[SUPPLIED DATA]:

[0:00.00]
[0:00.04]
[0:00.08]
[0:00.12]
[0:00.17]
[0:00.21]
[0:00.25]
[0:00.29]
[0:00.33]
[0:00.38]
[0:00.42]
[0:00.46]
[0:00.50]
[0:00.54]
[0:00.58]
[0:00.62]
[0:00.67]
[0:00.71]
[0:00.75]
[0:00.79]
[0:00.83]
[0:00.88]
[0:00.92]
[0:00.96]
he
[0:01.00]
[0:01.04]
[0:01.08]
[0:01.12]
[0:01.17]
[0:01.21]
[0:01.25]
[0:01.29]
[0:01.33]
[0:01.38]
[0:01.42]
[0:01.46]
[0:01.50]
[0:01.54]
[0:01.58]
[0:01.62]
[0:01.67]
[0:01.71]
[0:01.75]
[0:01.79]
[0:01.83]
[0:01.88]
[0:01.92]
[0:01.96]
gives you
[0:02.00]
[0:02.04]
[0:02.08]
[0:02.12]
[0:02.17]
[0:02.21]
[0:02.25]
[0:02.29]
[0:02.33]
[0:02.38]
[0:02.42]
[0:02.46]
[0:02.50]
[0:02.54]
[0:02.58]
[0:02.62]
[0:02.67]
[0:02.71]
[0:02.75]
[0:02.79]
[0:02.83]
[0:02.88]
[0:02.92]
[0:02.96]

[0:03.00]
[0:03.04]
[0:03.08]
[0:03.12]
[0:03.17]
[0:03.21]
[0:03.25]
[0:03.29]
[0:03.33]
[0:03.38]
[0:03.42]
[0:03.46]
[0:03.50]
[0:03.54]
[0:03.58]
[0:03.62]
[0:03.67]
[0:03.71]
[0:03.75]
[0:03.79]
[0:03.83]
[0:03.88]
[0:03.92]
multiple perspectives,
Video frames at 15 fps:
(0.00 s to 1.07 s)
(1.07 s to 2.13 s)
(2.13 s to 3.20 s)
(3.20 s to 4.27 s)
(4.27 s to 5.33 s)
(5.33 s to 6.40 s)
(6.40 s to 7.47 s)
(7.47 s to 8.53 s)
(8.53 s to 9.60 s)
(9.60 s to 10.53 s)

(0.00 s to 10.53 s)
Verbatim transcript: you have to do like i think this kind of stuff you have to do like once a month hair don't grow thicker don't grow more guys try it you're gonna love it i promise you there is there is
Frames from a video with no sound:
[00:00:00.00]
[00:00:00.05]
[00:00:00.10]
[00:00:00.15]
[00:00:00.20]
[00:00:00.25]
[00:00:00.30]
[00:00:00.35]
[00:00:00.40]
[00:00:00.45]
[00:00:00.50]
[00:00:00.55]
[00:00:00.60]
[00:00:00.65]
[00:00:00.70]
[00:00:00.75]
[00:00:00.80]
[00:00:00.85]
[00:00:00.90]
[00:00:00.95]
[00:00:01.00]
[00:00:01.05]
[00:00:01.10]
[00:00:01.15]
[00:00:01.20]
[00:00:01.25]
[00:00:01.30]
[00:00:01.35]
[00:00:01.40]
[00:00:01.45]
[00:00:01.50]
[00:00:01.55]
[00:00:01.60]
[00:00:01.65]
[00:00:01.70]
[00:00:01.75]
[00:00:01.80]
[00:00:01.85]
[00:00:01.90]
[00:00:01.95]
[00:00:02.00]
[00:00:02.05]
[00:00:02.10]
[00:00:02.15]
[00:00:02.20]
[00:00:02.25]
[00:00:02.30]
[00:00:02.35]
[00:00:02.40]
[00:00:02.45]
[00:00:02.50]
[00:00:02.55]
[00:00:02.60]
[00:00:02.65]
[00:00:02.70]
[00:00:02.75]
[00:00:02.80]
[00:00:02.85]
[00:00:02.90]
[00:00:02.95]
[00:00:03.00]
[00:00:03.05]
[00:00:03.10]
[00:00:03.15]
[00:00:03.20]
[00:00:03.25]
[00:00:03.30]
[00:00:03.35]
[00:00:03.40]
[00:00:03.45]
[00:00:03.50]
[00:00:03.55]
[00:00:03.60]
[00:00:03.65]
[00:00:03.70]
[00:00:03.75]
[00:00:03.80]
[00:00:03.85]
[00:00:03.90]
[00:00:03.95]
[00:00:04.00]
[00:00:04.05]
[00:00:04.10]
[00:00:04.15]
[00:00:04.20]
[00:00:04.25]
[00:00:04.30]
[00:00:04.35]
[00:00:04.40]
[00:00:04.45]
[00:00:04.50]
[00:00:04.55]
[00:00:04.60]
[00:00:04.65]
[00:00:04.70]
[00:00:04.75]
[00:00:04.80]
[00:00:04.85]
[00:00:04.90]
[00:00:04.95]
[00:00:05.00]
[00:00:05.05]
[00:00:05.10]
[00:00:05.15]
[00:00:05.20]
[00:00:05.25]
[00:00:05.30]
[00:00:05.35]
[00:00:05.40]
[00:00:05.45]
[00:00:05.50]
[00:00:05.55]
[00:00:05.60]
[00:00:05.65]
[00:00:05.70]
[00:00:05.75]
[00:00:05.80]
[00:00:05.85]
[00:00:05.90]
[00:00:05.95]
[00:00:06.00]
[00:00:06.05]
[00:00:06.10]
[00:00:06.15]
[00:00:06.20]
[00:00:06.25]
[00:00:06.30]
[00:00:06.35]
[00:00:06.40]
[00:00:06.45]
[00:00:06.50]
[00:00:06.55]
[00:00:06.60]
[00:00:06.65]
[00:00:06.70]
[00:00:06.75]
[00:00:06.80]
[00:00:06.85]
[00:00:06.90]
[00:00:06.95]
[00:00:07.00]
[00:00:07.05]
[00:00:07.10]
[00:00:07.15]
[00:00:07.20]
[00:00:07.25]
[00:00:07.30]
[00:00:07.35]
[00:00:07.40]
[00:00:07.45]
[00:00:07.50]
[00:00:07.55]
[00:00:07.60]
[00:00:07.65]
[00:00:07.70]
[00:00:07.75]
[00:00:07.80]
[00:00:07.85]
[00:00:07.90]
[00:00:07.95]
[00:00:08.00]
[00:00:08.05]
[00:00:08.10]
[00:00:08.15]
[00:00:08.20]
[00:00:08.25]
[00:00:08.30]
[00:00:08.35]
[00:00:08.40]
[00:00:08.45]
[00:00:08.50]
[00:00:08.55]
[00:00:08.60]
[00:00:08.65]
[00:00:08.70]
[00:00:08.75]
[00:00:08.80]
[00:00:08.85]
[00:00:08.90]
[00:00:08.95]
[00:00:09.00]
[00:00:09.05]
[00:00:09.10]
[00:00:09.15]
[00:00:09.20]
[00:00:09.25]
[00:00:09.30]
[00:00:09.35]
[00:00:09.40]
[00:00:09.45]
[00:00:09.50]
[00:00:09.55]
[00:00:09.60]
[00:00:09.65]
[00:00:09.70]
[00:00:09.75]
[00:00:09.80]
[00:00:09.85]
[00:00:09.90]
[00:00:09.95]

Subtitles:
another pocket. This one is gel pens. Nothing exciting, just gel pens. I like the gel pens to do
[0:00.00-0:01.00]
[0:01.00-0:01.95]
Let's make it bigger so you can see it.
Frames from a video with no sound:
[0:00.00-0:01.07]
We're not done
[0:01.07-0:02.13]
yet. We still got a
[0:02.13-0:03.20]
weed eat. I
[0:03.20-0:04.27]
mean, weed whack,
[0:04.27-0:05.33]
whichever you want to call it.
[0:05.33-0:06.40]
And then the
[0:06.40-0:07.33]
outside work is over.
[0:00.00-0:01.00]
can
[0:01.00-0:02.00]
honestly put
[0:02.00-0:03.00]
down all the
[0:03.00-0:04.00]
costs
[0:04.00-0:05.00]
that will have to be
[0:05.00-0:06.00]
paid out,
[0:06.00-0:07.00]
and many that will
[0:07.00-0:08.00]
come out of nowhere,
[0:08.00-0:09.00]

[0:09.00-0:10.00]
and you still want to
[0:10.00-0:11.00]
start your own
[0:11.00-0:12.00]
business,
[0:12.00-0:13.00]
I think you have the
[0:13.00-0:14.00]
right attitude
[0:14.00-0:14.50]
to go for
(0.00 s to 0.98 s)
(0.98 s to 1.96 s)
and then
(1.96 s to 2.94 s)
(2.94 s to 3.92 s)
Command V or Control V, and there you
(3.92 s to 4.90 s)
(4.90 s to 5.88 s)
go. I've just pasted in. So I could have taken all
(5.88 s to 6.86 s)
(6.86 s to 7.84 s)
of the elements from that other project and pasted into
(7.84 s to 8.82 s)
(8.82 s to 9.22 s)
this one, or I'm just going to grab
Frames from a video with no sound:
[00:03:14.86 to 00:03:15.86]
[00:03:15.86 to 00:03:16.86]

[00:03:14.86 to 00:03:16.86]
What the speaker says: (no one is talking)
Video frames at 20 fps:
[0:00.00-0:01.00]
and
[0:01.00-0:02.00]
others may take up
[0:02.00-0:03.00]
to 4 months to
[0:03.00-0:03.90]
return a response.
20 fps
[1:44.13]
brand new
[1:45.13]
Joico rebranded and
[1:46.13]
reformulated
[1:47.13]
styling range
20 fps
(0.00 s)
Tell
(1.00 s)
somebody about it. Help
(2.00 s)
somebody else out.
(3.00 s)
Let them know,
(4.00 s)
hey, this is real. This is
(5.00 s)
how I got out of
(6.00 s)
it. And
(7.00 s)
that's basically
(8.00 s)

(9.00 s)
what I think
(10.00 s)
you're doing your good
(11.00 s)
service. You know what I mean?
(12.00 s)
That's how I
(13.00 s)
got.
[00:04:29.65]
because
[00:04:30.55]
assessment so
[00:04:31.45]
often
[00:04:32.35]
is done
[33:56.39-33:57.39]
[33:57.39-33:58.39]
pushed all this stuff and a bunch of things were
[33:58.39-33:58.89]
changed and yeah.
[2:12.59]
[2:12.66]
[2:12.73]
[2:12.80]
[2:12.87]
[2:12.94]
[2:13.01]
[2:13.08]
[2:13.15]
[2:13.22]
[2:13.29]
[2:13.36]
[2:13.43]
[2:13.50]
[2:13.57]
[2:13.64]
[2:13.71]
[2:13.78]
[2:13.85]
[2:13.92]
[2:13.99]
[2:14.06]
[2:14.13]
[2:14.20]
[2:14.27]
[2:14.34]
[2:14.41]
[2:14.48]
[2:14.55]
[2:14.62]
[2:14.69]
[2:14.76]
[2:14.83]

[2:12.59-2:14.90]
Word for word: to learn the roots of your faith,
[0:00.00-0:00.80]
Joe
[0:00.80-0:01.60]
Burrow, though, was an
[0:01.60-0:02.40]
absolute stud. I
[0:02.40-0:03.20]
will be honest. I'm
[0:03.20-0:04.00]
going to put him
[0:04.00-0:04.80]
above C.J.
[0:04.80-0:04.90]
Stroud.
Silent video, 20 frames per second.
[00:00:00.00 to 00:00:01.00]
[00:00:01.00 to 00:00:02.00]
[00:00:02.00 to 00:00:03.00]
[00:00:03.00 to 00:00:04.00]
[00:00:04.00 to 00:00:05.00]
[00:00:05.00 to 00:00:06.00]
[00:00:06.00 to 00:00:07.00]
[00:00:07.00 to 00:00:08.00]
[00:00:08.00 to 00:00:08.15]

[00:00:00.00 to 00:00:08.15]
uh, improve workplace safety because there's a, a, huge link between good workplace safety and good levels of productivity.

[TASK BRIEF]:
Copy the entries above exactly, but only from the line holding "[00:00:00.15]" through the line holding "[00:00:07.45]", both included.

[RESULT OF THIS EXERCISE]:
[00:00:00.15]
[00:00:00.20]
[00:00:00.25]
[00:00:00.30]
[00:00:00.35]
[00:00:00.40]
[00:00:00.45]
[00:00:00.50]
[00:00:00.55]
[00:00:00.60]
[00:00:00.65]
[00:00:00.70]
[00:00:00.75]
[00:00:00.80]
[00:00:00.85]
[00:00:00.90]
[00:00:00.95]
[00:00:01.00]
[00:00:01.05]
[00:00:01.10]
[00:00:01.15]
[00:00:01.20]
[00:00:01.25]
[00:00:01.30]
[00:00:01.35]
[00:00:01.40]
[00:00:01.45]
[00:00:01.50]
[00:00:01.55]
[00:00:01.60]
[00:00:01.65]
[00:00:01.70]
[00:00:01.75]
[00:00:01.80]
[00:00:01.85]
[00:00:01.90]
[00:00:01.95]
[00:00:02.00]
[00:00:02.05]
[00:00:02.10]
[00:00:02.15]
[00:00:02.20]
[00:00:02.25]
[00:00:02.30]
[00:00:02.35]
[00:00:02.40]
[00:00:02.45]
[00:00:02.50]
[00:00:02.55]
[00:00:02.60]
[00:00:02.65]
[00:00:02.70]
[00:00:02.75]
[00:00:02.80]
[00:00:02.85]
[00:00:02.90]
[00:00:02.95]
[00:00:03.00]
[00:00:03.05]
[00:00:03.10]
[00:00:03.15]
[00:00:03.20]
[00:00:03.25]
[00:00:03.30]
[00:00:03.35]
[00:00:03.40]
[00:00:03.45]
[00:00:03.50]
[00:00:03.55]
[00:00:03.60]
[00:00:03.65]
[00:00:03.70]
[00:00:03.75]
[00:00:03.80]
[00:00:03.85]
[00:00:03.90]
[00:00:03.95]
[00:00:04.00]
[00:00:04.05]
[00:00:04.10]
[00:00:04.15]
[00:00:04.20]
[00:00:04.25]
[00:00:04.30]
[00:00:04.35]
[00:00:04.40]
[00:00:04.45]
[00:00:04.50]
[00:00:04.55]
[00:00:04.60]
[00:00:04.65]
[00:00:04.70]
[00:00:04.75]
[00:00:04.80]
[00:00:04.85]
[00:00:04.90]
[00:00:04.95]
[00:00:05.00]
[00:00:05.05]
[00:00:05.10]
[00:00:05.15]
[00:00:05.20]
[00:00:05.25]
[00:00:05.30]
[00:00:05.35]
[00:00:05.40]
[00:00:05.45]
[00:00:05.50]
[00:00:05.55]
[00:00:05.60]
[00:00:05.65]
[00:00:05.70]
[00:00:05.75]
[00:00:05.80]
[00:00:05.85]
[00:00:05.90]
[00:00:05.95]
[00:00:06.00]
[00:00:06.05]
[00:00:06.10]
[00:00:06.15]
[00:00:06.20]
[00:00:06.25]
[00:00:06.30]
[00:00:06.35]
[00:00:06.40]
[00:00:06.45]
[00:00:06.50]
[00:00:06.55]
[00:00:06.60]
[00:00:06.65]
[00:00:06.70]
[00:00:06.75]
[00:00:06.80]
[00:00:06.85]
[00:00:06.90]
[00:00:06.95]
[00:00:07.00]
[00:00:07.05]
[00:00:07.10]
[00:00:07.15]
[00:00:07.20]
[00:00:07.25]
[00:00:07.30]
[00:00:07.35]
[00:00:07.40]
[00:00:07.45]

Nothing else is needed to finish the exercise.